Segment Open

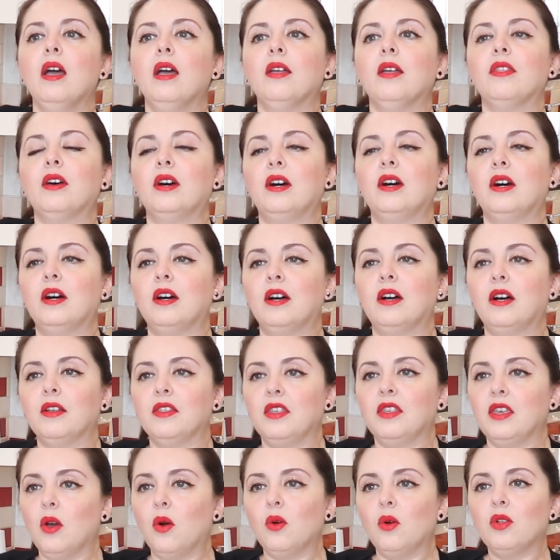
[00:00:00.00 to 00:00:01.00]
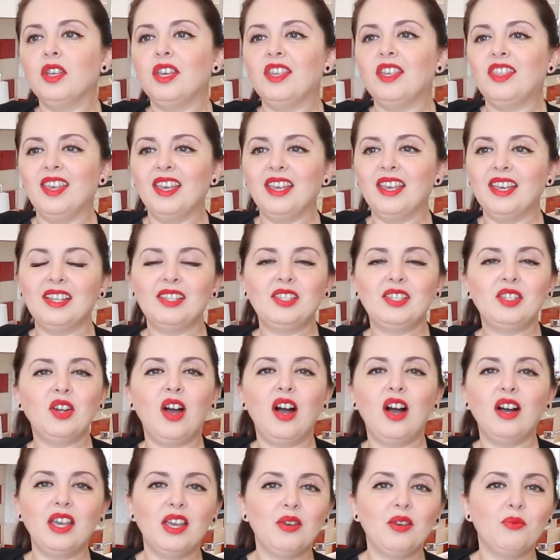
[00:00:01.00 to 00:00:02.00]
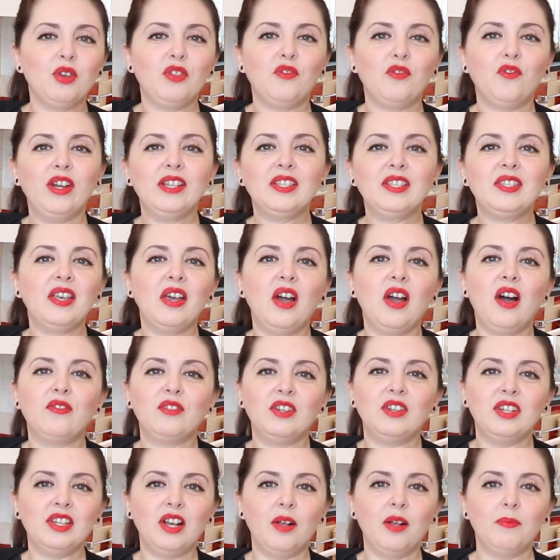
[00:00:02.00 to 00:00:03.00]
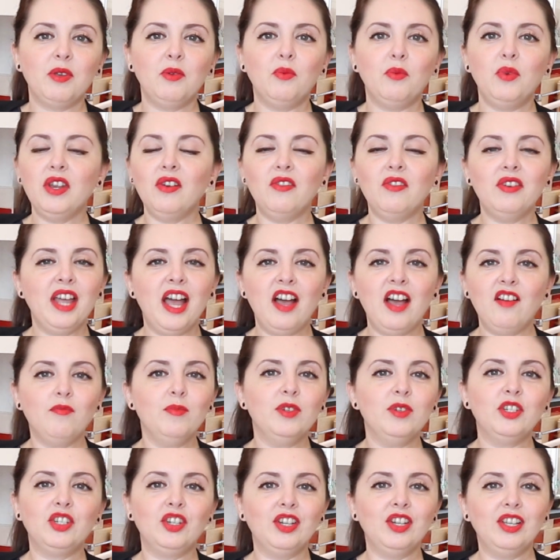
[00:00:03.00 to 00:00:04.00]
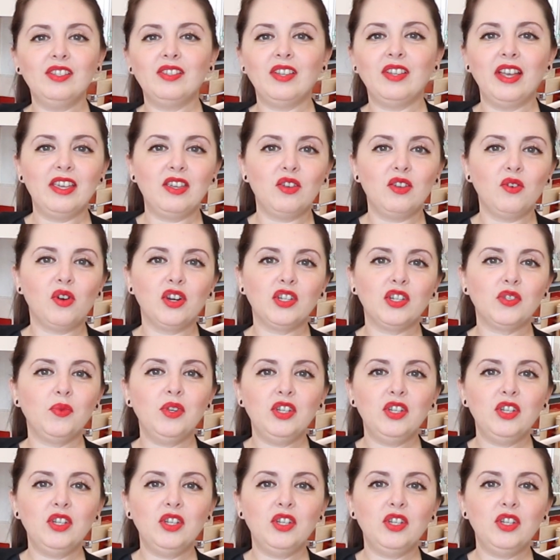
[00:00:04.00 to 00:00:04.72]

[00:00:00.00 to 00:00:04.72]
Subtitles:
The only thing is, talking with friends, they often tell me, we don't have machines like yours.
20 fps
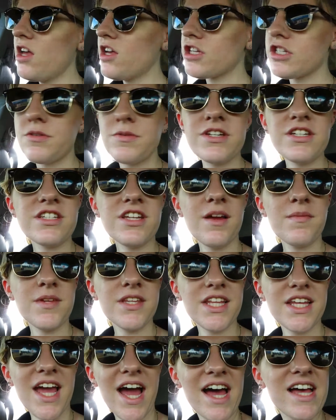So we just stopped at
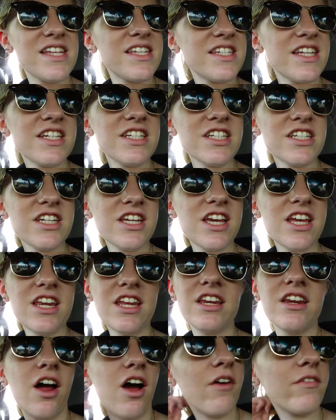the gas station,
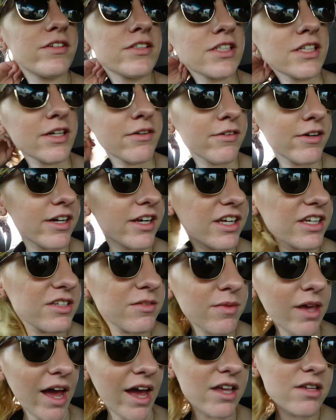and obviously we're getting
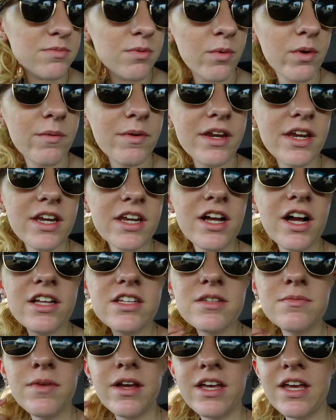some gas, but we went in and
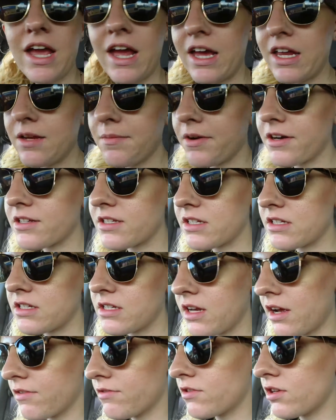got some like candy bars and
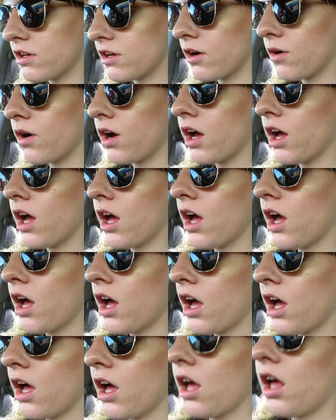stuff too.
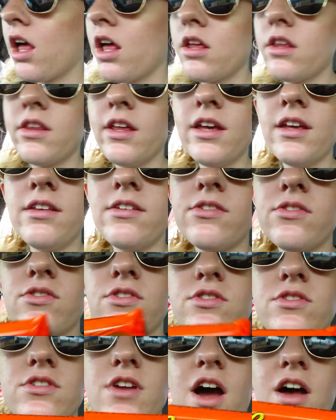This
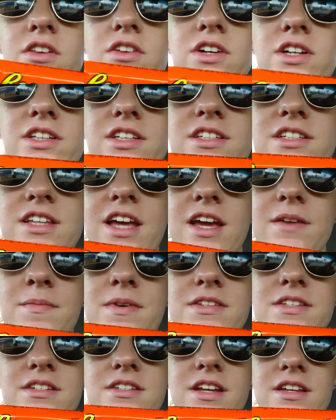does not look the same
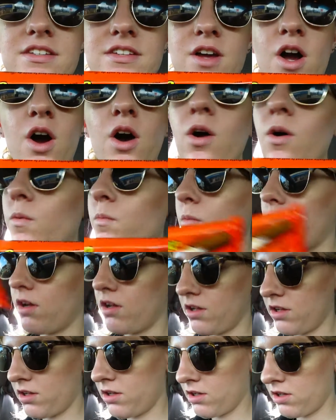as it does at home.
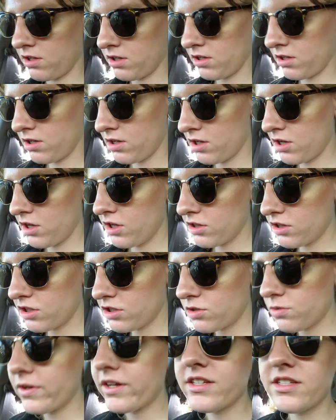The
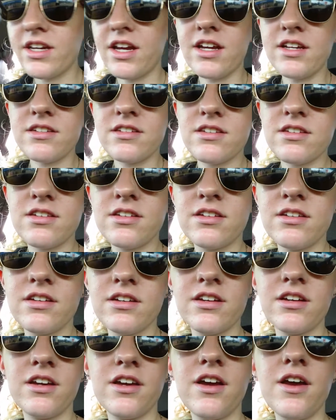Twix does.
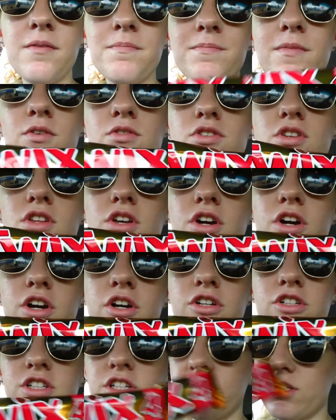Most of the
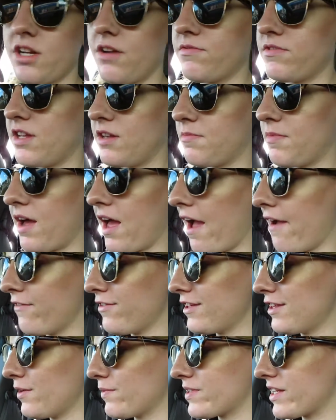Hershey stuff did, but
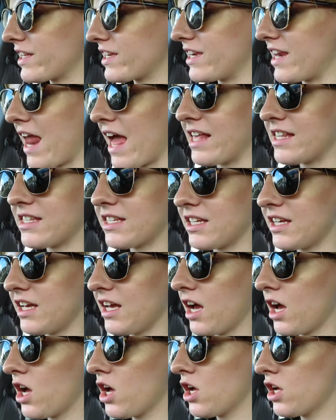everything that was like
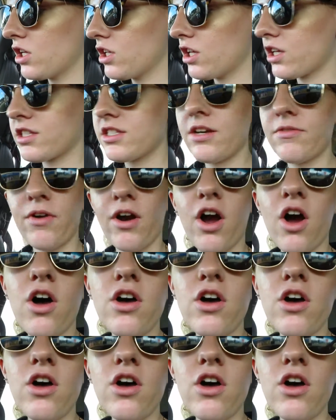Nestle looked different.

Segment Closed

Could you transcribe the records above exactly, leaving out any pictures?

[00:00:00.00 to 00:00:01.00]
[00:00:01.00 to 00:00:02.00]
[00:00:02.00 to 00:00:03.00]
[00:00:03.00 to 00:00:04.00]
[00:00:04.00 to 00:00:04.72]

[00:00:00.00 to 00:00:04.72]
Subtitles:
The only thing is, talking with friends, they often tell me, we don't have machines like yours.
20 fps
So we just stopped at
the gas station,
and obviously we're getting
some gas, but we went in and
got some like candy bars and
stuff too.
This
does not look the same
as it does at home.
The
Twix does.
Most of the
Hershey stuff did, but
everything that was like
Nestle looked different.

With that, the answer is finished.